Syrian blogger gets human rights award

DUBLIN: Syrian woman blogger Razan Ghazzawi has been honored with this year’s Human Rights Defenders at Risk award by the Dublin-based Front Line Defenders foundation, the group announced yesterday.
Ghazzawi, who has become a symbol of the Syrian uprising, is currently on trial before a military court charged with “possessing prohibited materials with the intent to disseminate them.”
Front Line said she was presented with the award at a ceremony in Dublin’s City Hall by Aryeh Neier, president of the Open Societies Foundations and a founder of Human Rights Watch, for her “exceptional contribution” to human rights.
Her colleague Dlshad Othman, who has himself been a target for the Syrian authorities because of his human rights work and had to leave Syria two months ago for his own security, accepted the award on Ghazzawi’s behalf.

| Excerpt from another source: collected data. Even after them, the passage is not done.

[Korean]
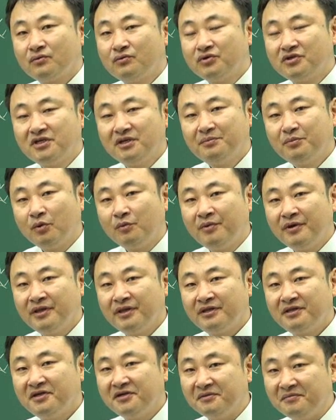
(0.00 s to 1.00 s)

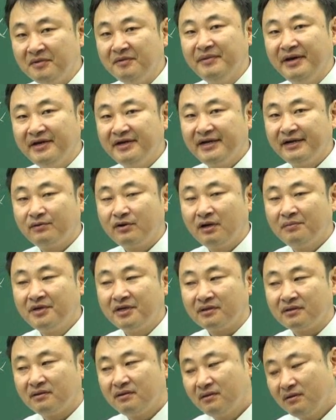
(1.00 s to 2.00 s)
95% 미만이라고
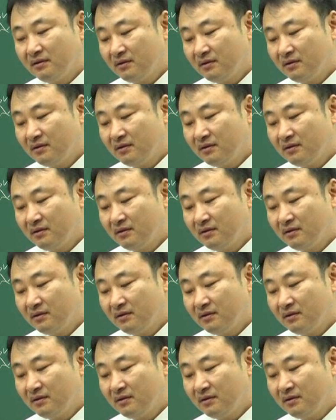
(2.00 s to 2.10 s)
하면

In a statement read out on Ghazzawi’s behalf at the ceremony she said she saw the award as being was for all citizen journalists “who died trying to tell the world what’s happening in Syria, when the traditional media have failed to do so.”
“Syrian citizen journalists and filmmakers tell the revolution in all its colors, through the good times and the bad times. And many have died doing so,” she said.
Ghazzawi and six other female activists were recently freed from detention.
They had been arrested during a raid on the Syrian Center for Media and Freedom of Expression.
Her colleague and director of SCM, Mazen Darwish is currently being held in incommunicado in detention with four other colleagues.